Encyclopedia of Experiments: Cancer Research
A subscription to JoVE is required to view this content.
Transcript
Please note that all translations are automatically generated.
Метаболомика является исследование для выявления и количественной оценки метаболитов, присутствующих в клетках. Чтобы подготовить образец, начните с посева раковых клеток молочной железы вместе со средой роста в двух пластинах, помеченных как тест и контроль. Инкубировать в течение трех дней при 37 градусах по Цельсию. Теперь удалите среду и добавьте свежую среду с эстрадиолом в тестовую пластину и простой среды в контрольной пластине.
Эстрадиол связывается с рецептором эстрогена альфа в клетках рака молочной железы, чтобы вызвать определенные выражения, вызывая изменение состава метаболита. Инкубировать пластины на нужную продолжительность. Замените среду ледяным фосфатом буферного солевого раствора или PBS для мытья клеток, а затем добавить ледяной ацетон. Ледяные реагенты останавливают действие протеаз и тем самым предотвращают деградацию белка.
Теперь используйте скребок, чтобы отделить клетки от пластин, и передать их в трубки с помощью пипетки. Возьмите 20 микролитров этой клеточной подвески на гемоцитометр и подсчитайте количество клеток. Храните образцы при температуре минус 80 градусов по Цельсию до тех пор, пока они не будут использованы для дальнейшего анализа.

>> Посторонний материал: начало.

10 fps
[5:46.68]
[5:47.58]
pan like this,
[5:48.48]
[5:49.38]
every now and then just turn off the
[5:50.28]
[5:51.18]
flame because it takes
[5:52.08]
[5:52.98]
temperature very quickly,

В следующем протоколе мы готовим образцы клеток MCF-7 для газовой хроматографии и масс-спектрометрии.
Используя клетки MCF-7, выученные в соответствии с текстовым протоколом, добавьте к пластине пять миллилитров ледяного 1x PBS. Затем наклоните пластину несколько раз, прежде чем удалить PBS. Повторите еще два раза удаления столько PBS, как это возможно после последней стирки. Добавьте 750 микролитров предварительно облеченного ацетона к каждой пластине и соскреблите клетки, а затем объедините клетки из двух пластин в двухми миллилитровую трубку на льду.

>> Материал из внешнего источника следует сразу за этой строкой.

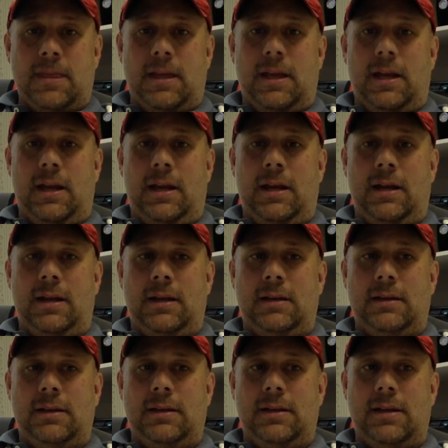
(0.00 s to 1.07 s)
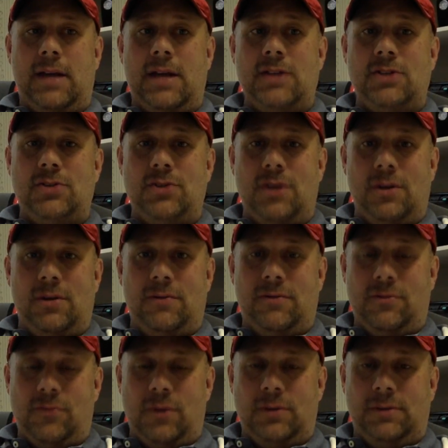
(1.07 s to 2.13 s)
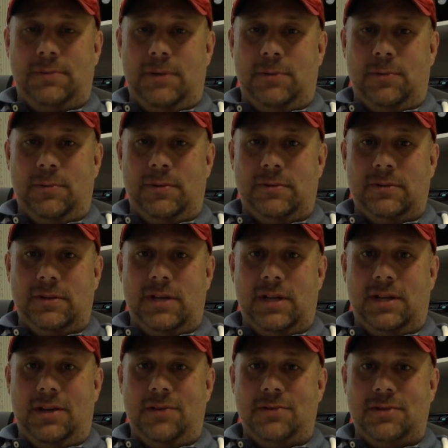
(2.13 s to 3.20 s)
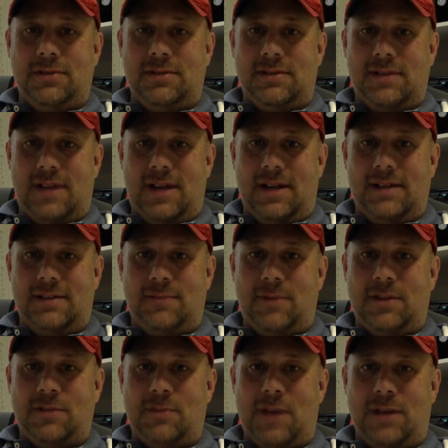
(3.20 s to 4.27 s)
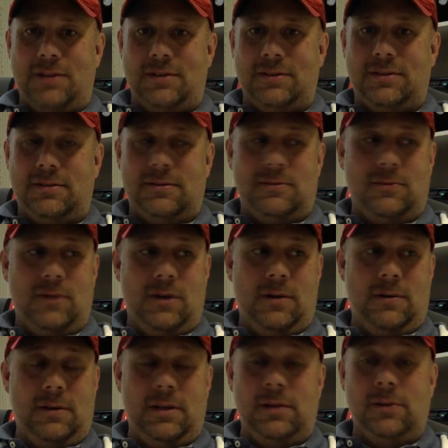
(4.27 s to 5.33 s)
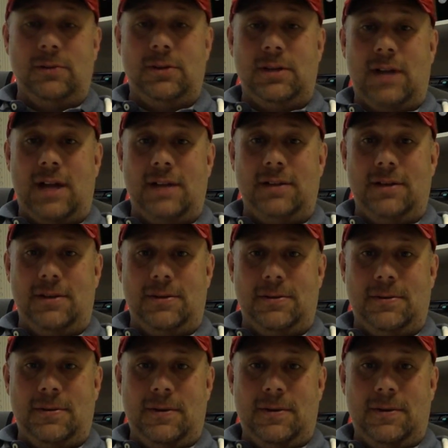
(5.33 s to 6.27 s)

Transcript: And as you know, if you rode the People Mover, it goes inside Space Mountain. Well, little did I know,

Для подсчета клеток для нормализации, для каждого лечения, использовать две дополнительные пластины для количественной оценки клеток. Затем, чтобы отделить клетки от пластин добавить 2 миллилитров буфера HE и инкубировать в течение пяти минут. Смешайте клетки тщательно путем трубопроводов в буфере HE.

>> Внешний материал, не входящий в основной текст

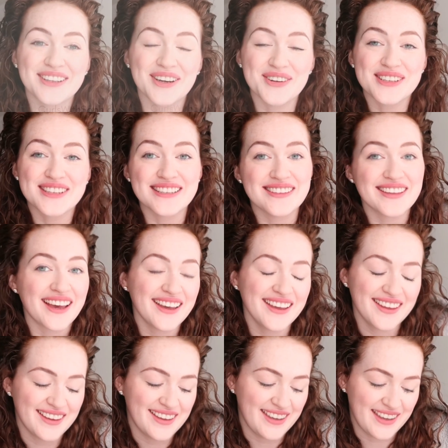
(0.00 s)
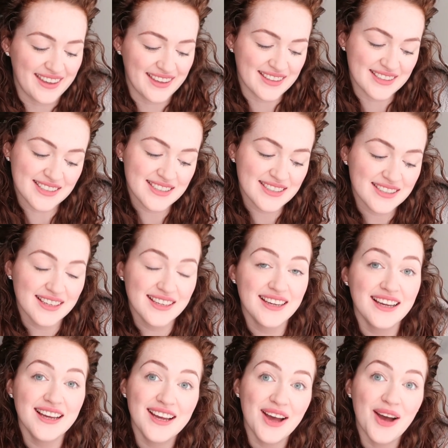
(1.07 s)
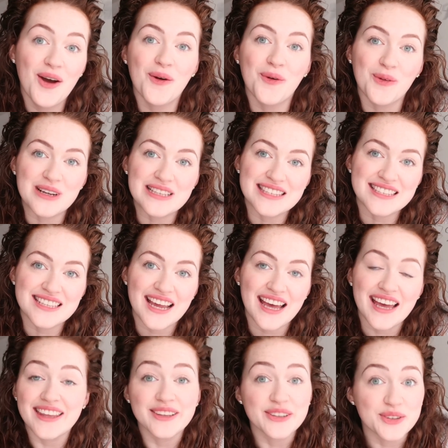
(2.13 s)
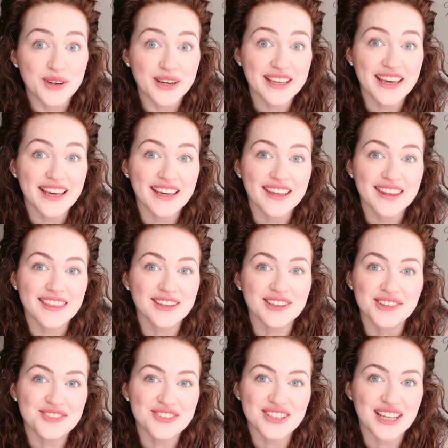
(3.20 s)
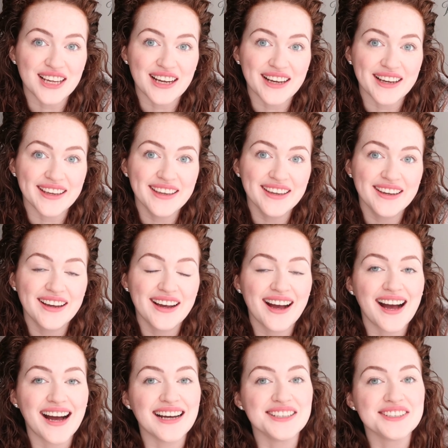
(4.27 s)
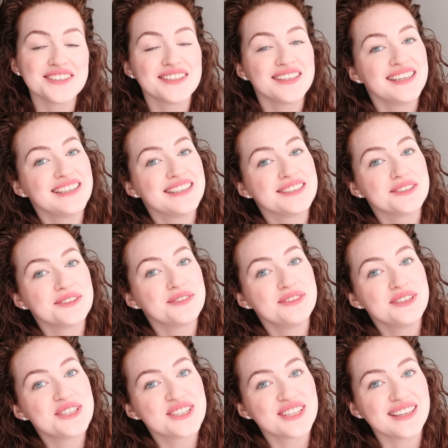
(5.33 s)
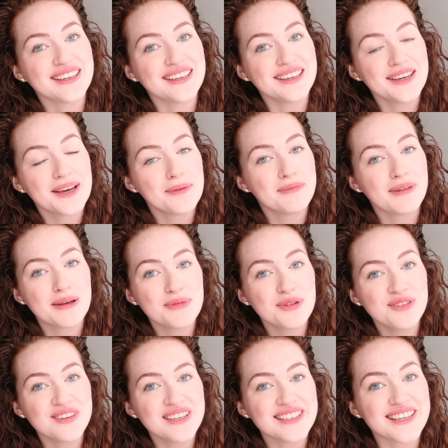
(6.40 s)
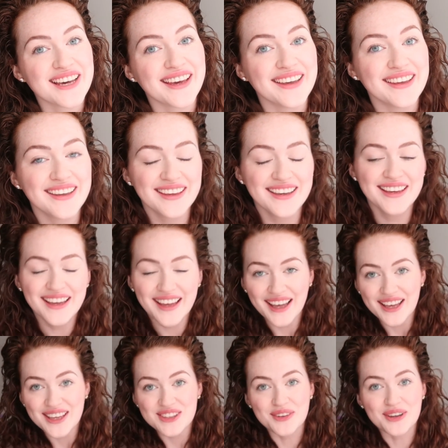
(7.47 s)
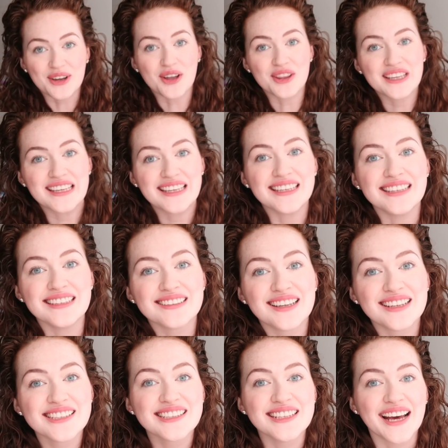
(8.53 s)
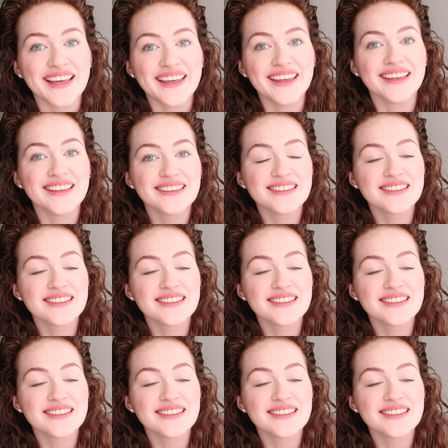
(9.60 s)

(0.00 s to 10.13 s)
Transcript: So today is Wednesday, the 28th of July, and it is officially my moving day. So I got the keys last night,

Затем используйте 20 микролитров клеточного раствора в гемоцитометре, чтобы подсчитать номер клетки под микроскопом. Храните образцы при отрицательных 80 градусах Цельсия, прежде чем использовать анализ масс-спектрометрии газовой хроматографии для выявления и количественной оценки метаболитов. Выполните интегративный анализ в соответствии с текстовым протоколом.